**Your instructions:** The entries below need to be written out exactly, with no pictures included.

- - - - -

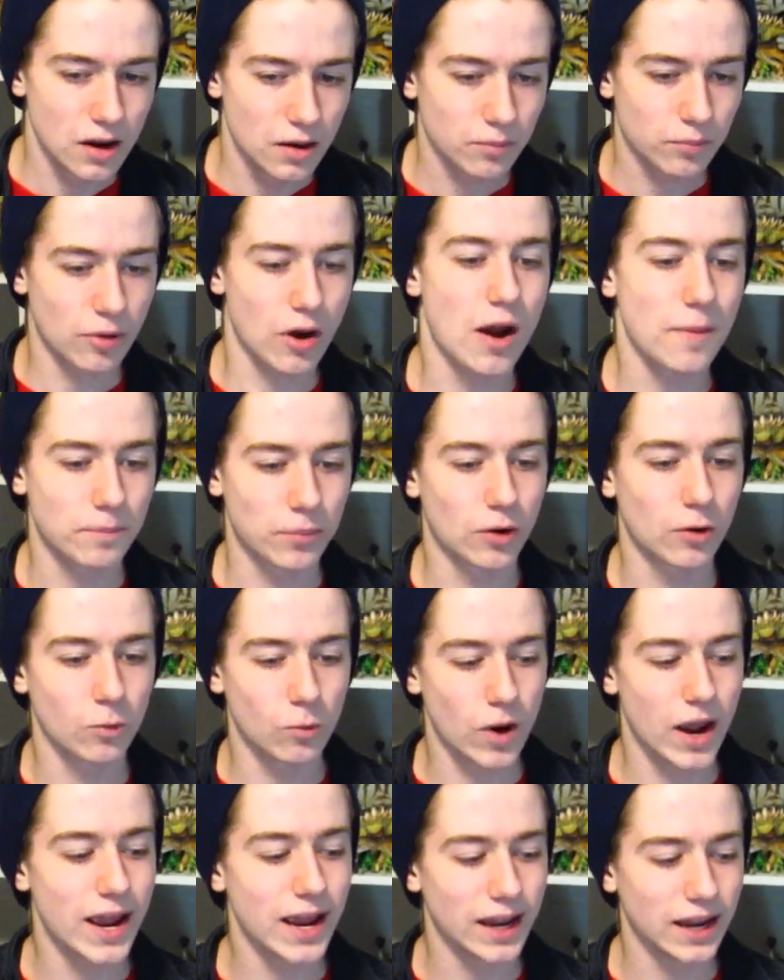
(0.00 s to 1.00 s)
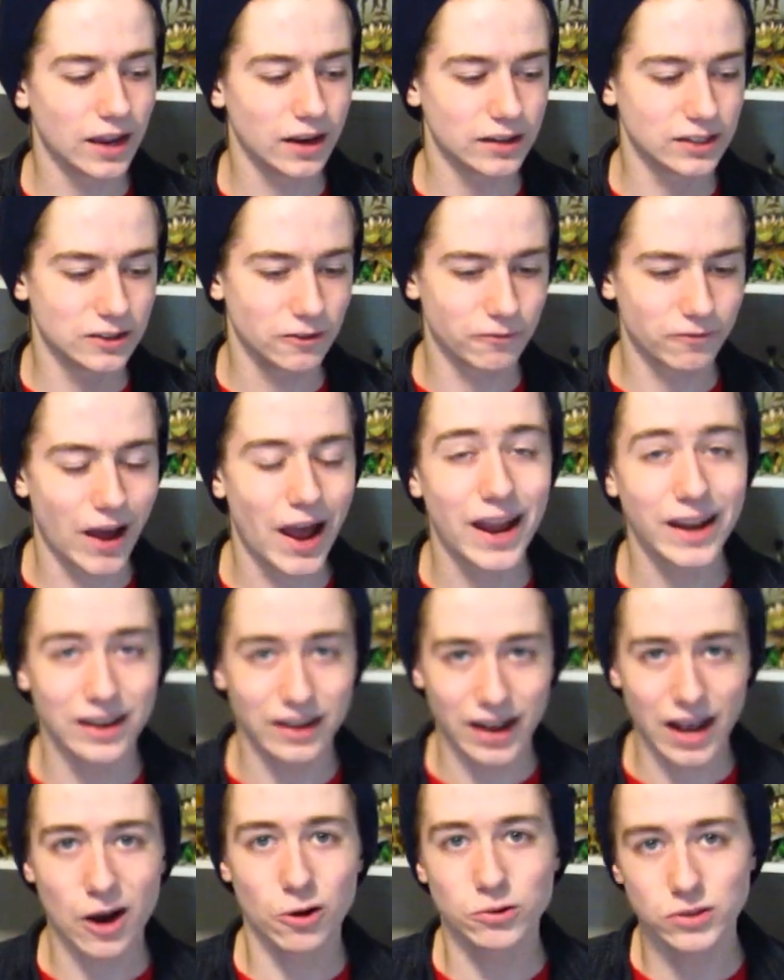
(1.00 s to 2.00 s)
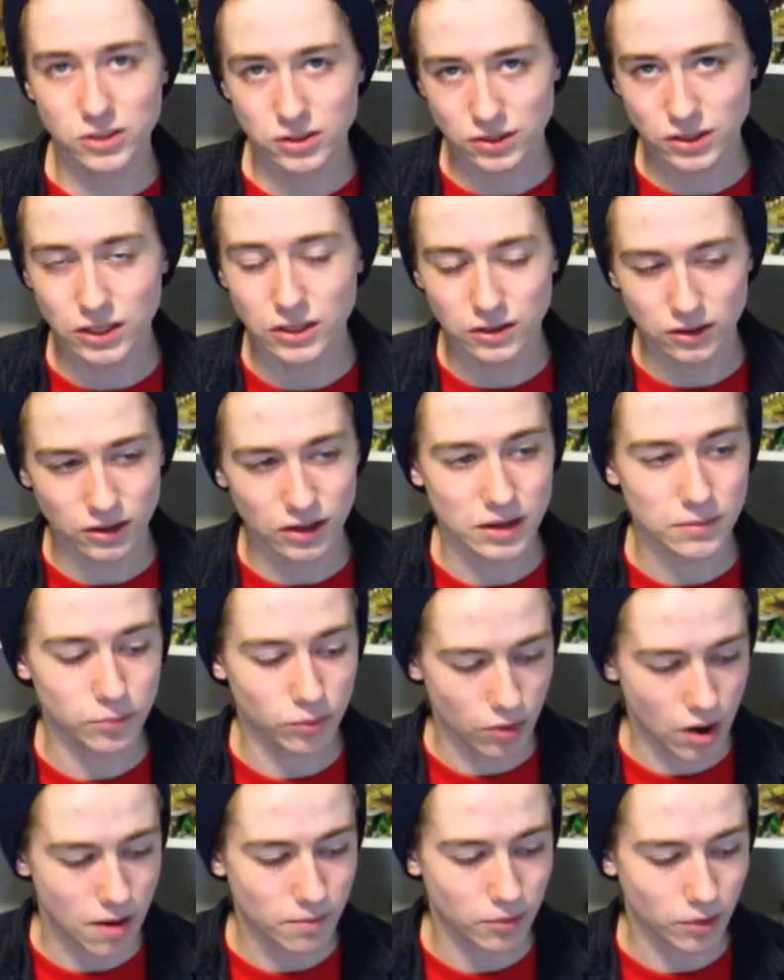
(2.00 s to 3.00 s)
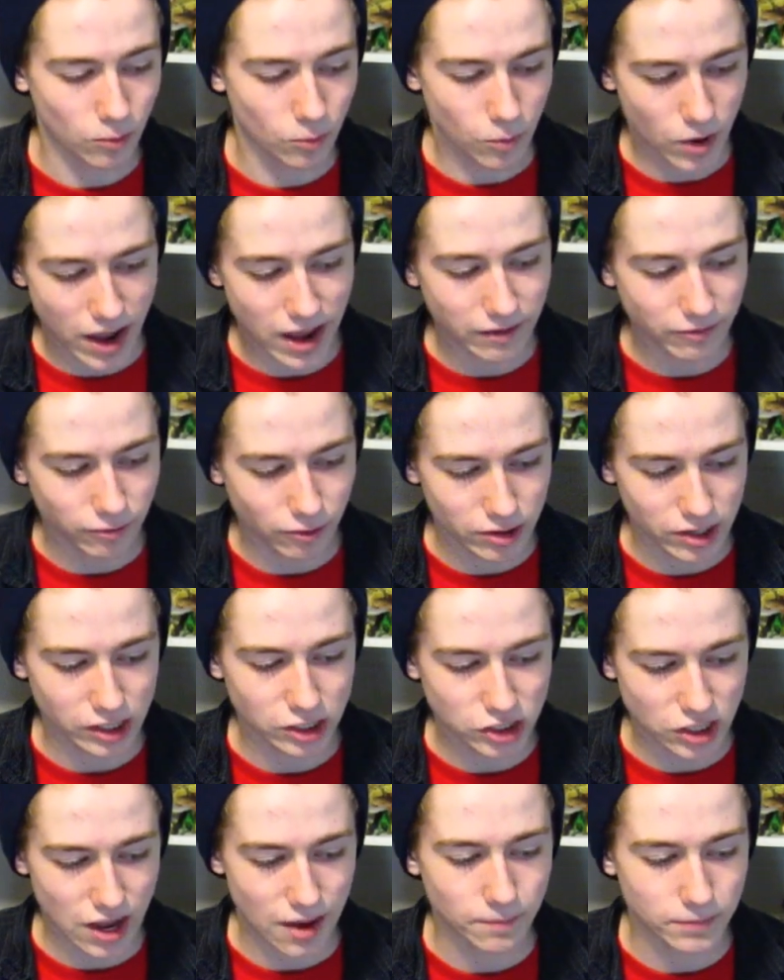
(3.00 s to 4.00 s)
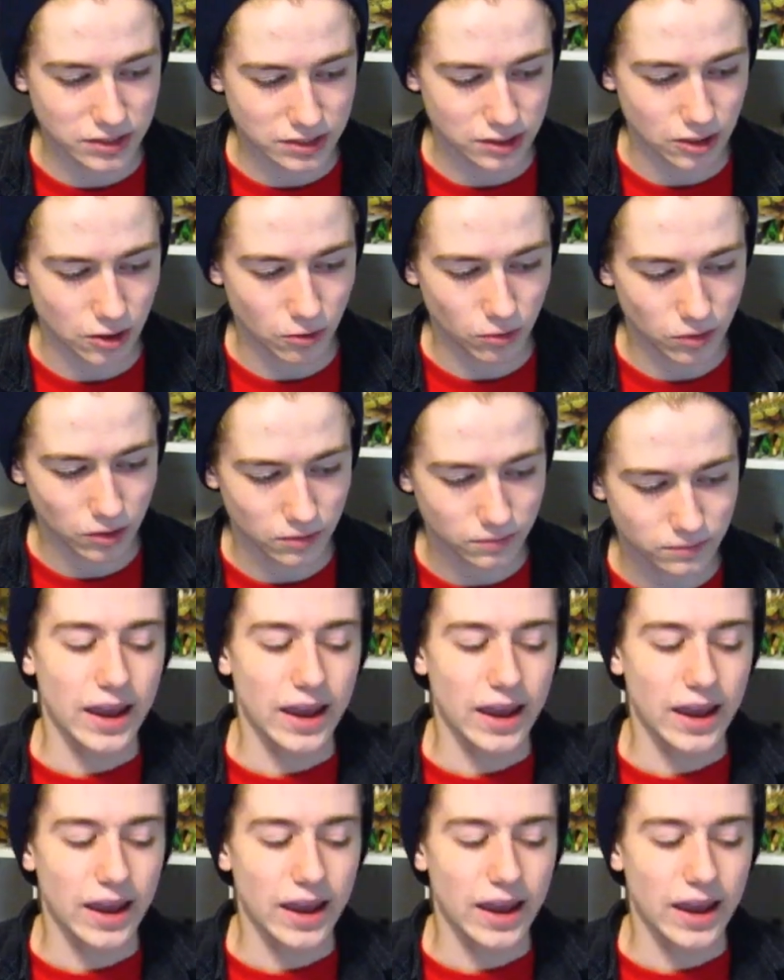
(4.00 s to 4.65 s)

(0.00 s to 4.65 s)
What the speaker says: proper way, and divide it out in the proper way for each episode.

- - - - -

**Solution for this exercise:**
(0.00 s to 1.00 s)
(1.00 s to 2.00 s)
(2.00 s to 3.00 s)
(3.00 s to 4.00 s)
(4.00 s to 4.65 s)

(0.00 s to 4.65 s)
What the speaker says: proper way, and divide it out in the proper way for each episode.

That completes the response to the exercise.